The loss of area barns in the latter half of the 20th century can be measured with some degree of accuracy. In 1955, the Loree Co. published a reference work titled This Is McLean County, which features more than 700 pages of aerial views of most every farmstead in the county (other counties, such as Livingston and Woodford, received the same treatment). By totaling up the number of barns depicted in this book (and leaving out corn cribs, silos, machine sheds and other larger outbuildings), one learns that there were something like 4,500 barns in McLean County in the mid-1950s.
In 2002, Barn Keepers, a local not-for-profit organization dedicated to the promotion, documentation and preservation of area barns, traveled to every corner of McLean County with the purpose of counting and photographing each and every barn in the county.
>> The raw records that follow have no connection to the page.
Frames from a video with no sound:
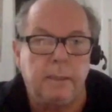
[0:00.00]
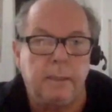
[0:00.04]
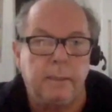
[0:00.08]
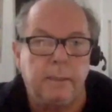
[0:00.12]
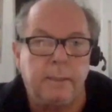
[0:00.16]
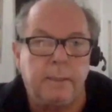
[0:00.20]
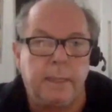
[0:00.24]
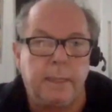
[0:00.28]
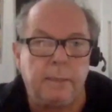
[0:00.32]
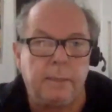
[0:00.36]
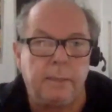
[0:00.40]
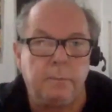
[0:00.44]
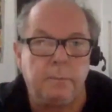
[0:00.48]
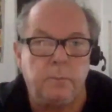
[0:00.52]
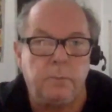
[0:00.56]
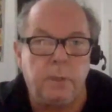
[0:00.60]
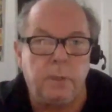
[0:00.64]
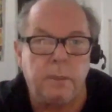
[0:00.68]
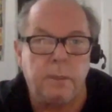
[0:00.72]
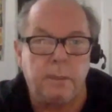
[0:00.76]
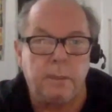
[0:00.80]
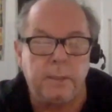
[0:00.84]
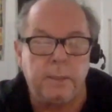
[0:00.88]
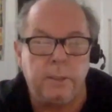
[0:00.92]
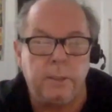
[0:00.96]
that
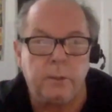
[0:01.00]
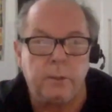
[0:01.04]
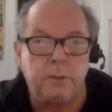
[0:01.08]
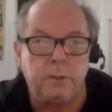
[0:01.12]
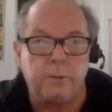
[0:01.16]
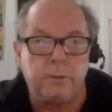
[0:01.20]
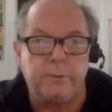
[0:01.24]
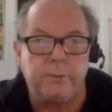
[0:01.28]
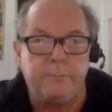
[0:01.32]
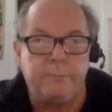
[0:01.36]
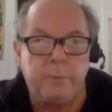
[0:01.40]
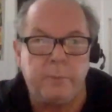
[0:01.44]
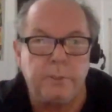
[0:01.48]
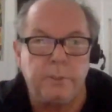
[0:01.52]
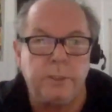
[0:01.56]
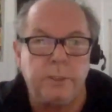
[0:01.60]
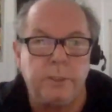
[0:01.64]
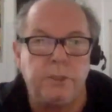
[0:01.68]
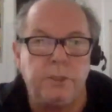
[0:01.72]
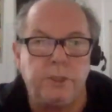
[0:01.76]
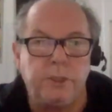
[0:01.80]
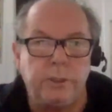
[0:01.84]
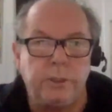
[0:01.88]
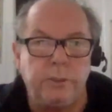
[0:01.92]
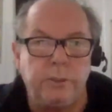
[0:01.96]
will, you know, sort of
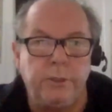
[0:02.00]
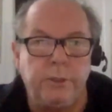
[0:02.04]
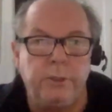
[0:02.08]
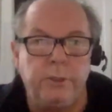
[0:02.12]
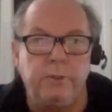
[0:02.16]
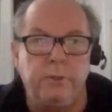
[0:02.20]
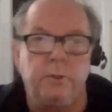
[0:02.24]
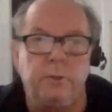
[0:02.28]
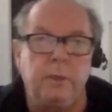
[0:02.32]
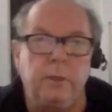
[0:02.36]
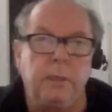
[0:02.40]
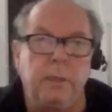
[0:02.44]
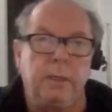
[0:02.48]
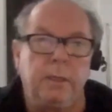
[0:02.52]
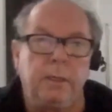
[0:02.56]
position you,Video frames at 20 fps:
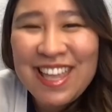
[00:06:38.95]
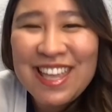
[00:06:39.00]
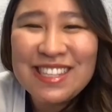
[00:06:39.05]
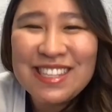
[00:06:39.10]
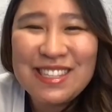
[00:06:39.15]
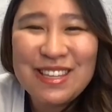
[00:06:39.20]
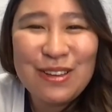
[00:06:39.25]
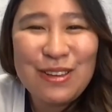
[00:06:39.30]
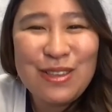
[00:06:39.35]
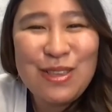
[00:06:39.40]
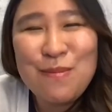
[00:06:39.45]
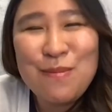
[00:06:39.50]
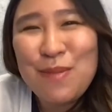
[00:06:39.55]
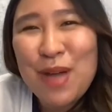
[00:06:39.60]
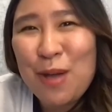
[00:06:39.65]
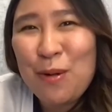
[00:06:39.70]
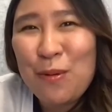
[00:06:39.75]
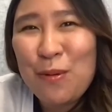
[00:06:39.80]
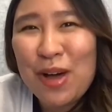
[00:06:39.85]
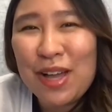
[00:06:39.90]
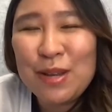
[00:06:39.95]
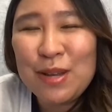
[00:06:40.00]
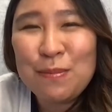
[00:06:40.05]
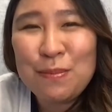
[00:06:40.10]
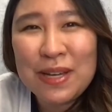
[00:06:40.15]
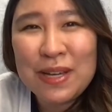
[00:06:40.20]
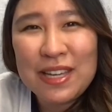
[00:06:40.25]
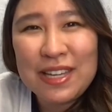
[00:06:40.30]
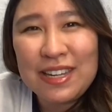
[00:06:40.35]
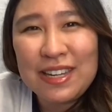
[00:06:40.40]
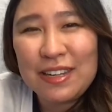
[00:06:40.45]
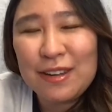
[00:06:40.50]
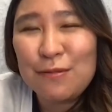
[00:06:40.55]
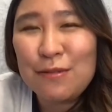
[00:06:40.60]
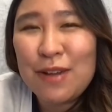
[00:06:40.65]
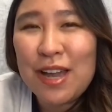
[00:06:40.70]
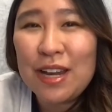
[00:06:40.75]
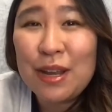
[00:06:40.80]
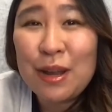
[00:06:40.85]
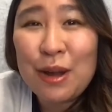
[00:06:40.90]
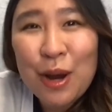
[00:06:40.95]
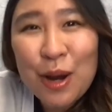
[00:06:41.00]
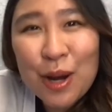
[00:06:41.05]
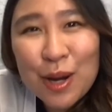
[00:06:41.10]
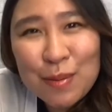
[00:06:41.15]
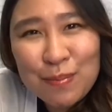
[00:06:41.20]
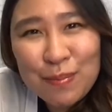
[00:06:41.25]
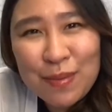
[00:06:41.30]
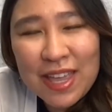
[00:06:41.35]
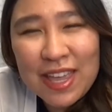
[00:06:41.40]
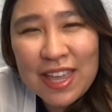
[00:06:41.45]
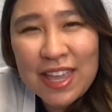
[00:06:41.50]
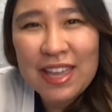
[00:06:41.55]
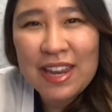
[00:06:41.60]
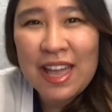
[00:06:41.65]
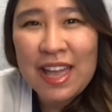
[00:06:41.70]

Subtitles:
So you might want to put in a red carpet,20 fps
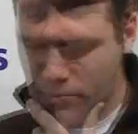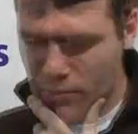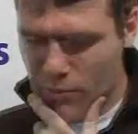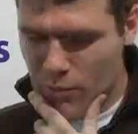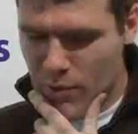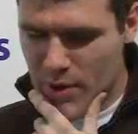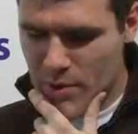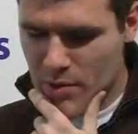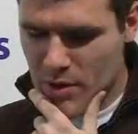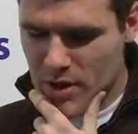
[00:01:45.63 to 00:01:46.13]

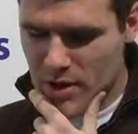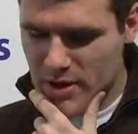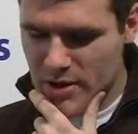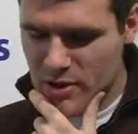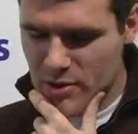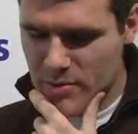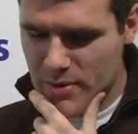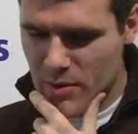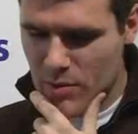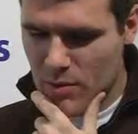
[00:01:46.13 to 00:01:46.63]
We were a
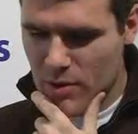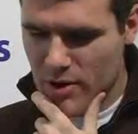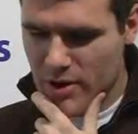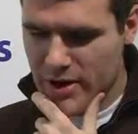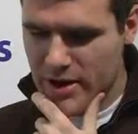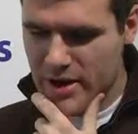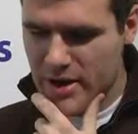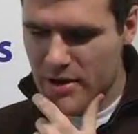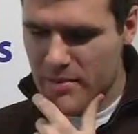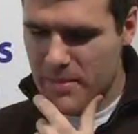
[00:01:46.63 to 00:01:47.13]
little bit
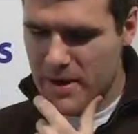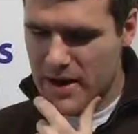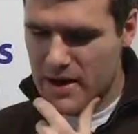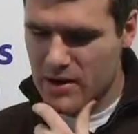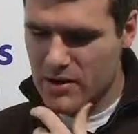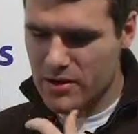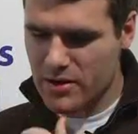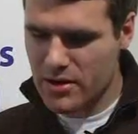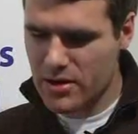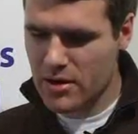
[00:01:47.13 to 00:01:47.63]
worried
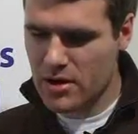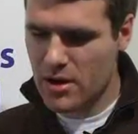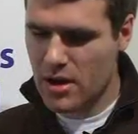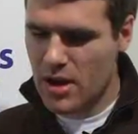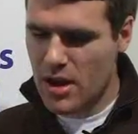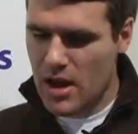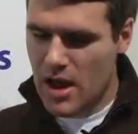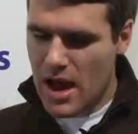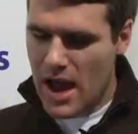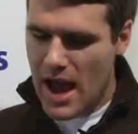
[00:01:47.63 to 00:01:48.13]
about
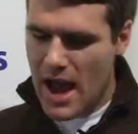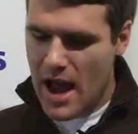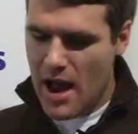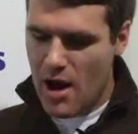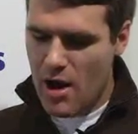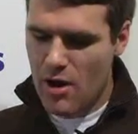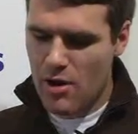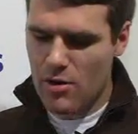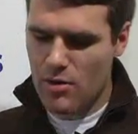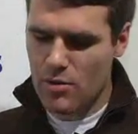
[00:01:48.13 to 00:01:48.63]

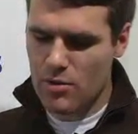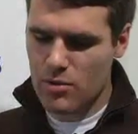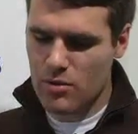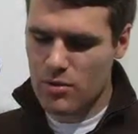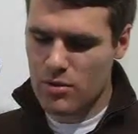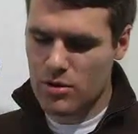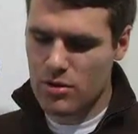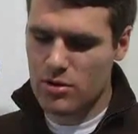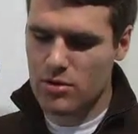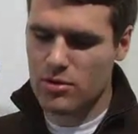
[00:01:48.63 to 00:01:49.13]
how
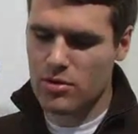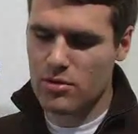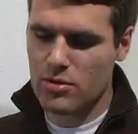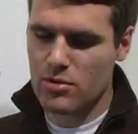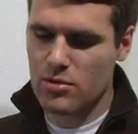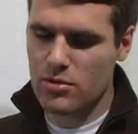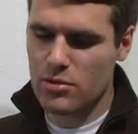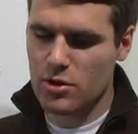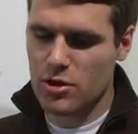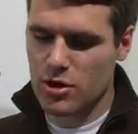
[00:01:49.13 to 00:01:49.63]

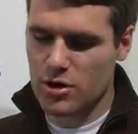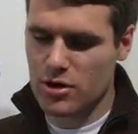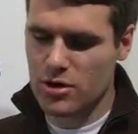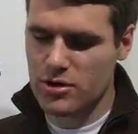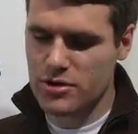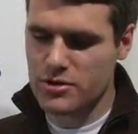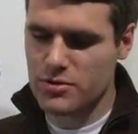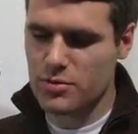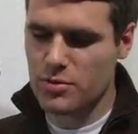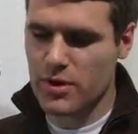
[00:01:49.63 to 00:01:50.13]

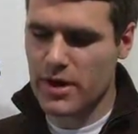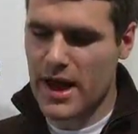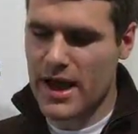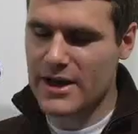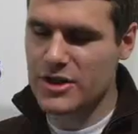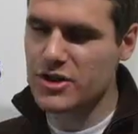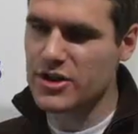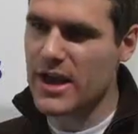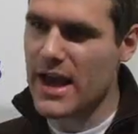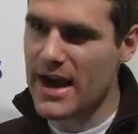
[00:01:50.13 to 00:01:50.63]
girls would
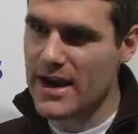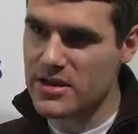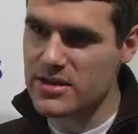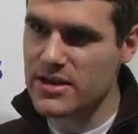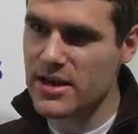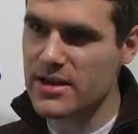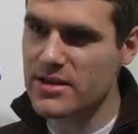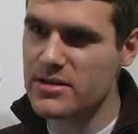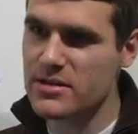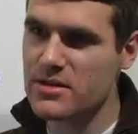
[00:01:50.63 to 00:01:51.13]
actually
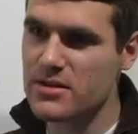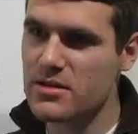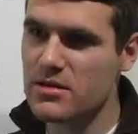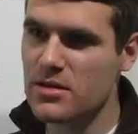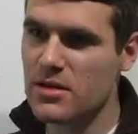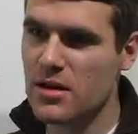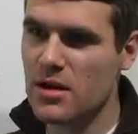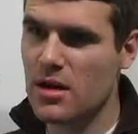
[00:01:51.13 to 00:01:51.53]
accessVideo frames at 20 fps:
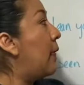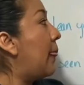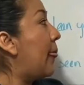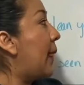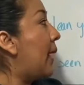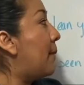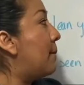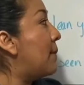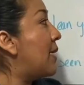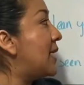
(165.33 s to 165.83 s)

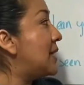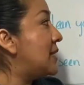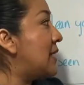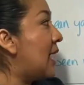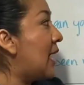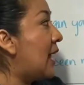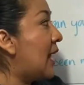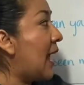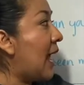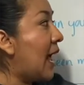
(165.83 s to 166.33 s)
my
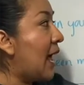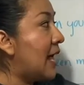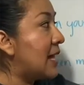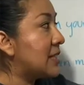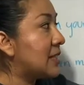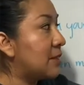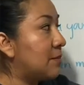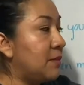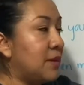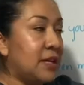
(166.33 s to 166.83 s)
dad
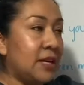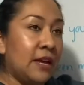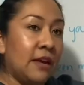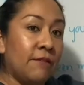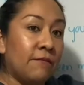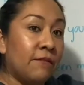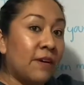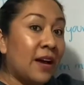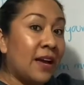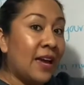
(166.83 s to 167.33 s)
asked me
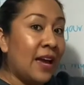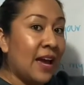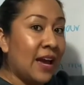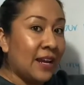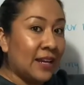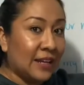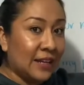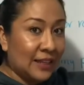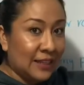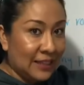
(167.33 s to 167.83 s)
if I
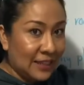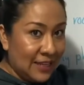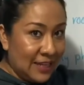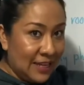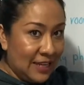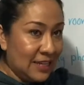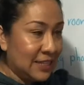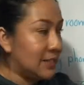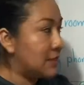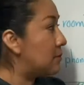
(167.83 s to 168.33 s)
had
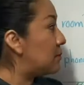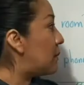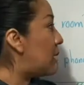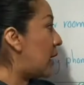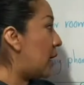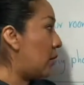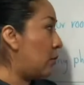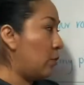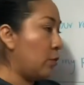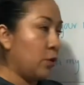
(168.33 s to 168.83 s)
cleaned
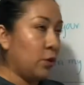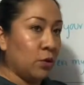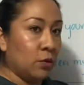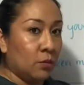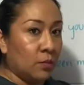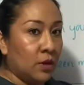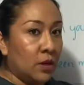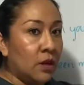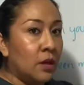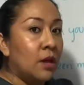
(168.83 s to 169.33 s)
my
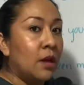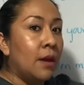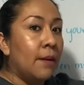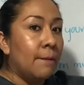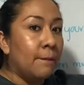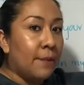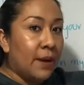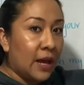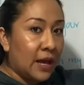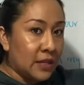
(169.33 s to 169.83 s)
room,
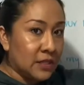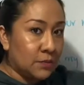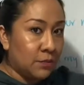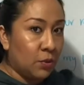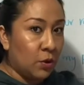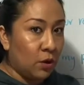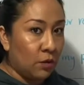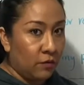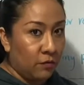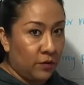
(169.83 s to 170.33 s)
past
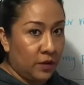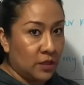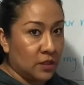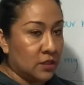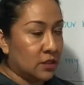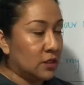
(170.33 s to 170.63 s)
perfect.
The decline in the number of barns since 1955 was staggering. Barn Keepers counted 1,200 barns in 2002, a decline of almost three-quarters in less than a half century.
In addition, dozens of barns have been lost since the 1950s when Bloomington-Normal began gobbling up acre upon acre of surrounding farmland for seemingly unchecked commercial and residential sprawl. It’s even happened in the smaller towns. In the spring of 1990, a backhoe unceremoniously razed the lovely Schertz barn on the east edge of Danvers. Erected around 1925, the dairy barn featured glazed ceramic tile half walls and a matching tile silo. The barn was torn down to make way for the new Briarwood subdivision.
The National Barn Alliance views old barns as “cultural resources and heritage assets that are vital to understanding the history of our nation … irreplaceable and worthy of preservation.” There are local groups who embrace this philosophy, including the Barn Keepers and the good folks at the Barn Quilt Heritage Trail—McLean County.
Barn restoration, though, is difficult and expensive, and most farmers are understandably too busy to confront all the potential impracticalities—financial or otherwise—entailed in such efforts. That said, no one treasures old barns more than farmers, as they usually grew up working in them, all the while listening to their parents and grandparents tell stories about them—what they were used for, how that use changed over time, and even the playful mischief and occasional misfortune that occurred in and around them.
Although the need is great, there is little public or private money available to help farmers and other owners save their barns. There’s a federal income tax credit for barn rehabilitation, for instance, but the barn must have been in use prior to 1936 or registered or eligible for listing on the National Register of Historic Places. And this tax credit only pays for a percentage of the rehabilitation costs. Given that the price tag for restoring a single barn can easily reach into the tens of thousands of dollars (if not six-figure territory) even well-intentioned programs are non-starters for many barn owners.
Lacking big bucks for preservation grants and the like, groups like the Bloomington-based Barn Keepers often concentrate on educating the public about the need to preserve old barns. Along those lines, the Barn Keepers annual barn tour is Sat., Sept. 9, from 9 a.m. to 4:00 p.m., out and about Hudson Township. Registration begins at 9:00 a.m. at the Hudson United Methodist Church. Tickets are $15 per car for Barn Keepers members, and $20 for non-members. This is the group’s eleventh annual tour in McLean County.
Tour participants will receive a booklet with information on each barn, as well as a map to make sure no one gets lost! Upon registering, tour participants are on their own and free to visit the farms at any pace, and in any order, they choose.
In 1955, Hudson Township was home to around 165 barns. The 2002, the Barn Keepers survey turned up only 37. And in the decade-and-a-half since then there have been additional losses.
Such dire numbers and the future they foretell led one local resident to ask a Barn Keepers board member just how long they’ll be able to keep staging their annual barn tour. In a decade or two, it was asked, will there be enough barns around to hold a tour?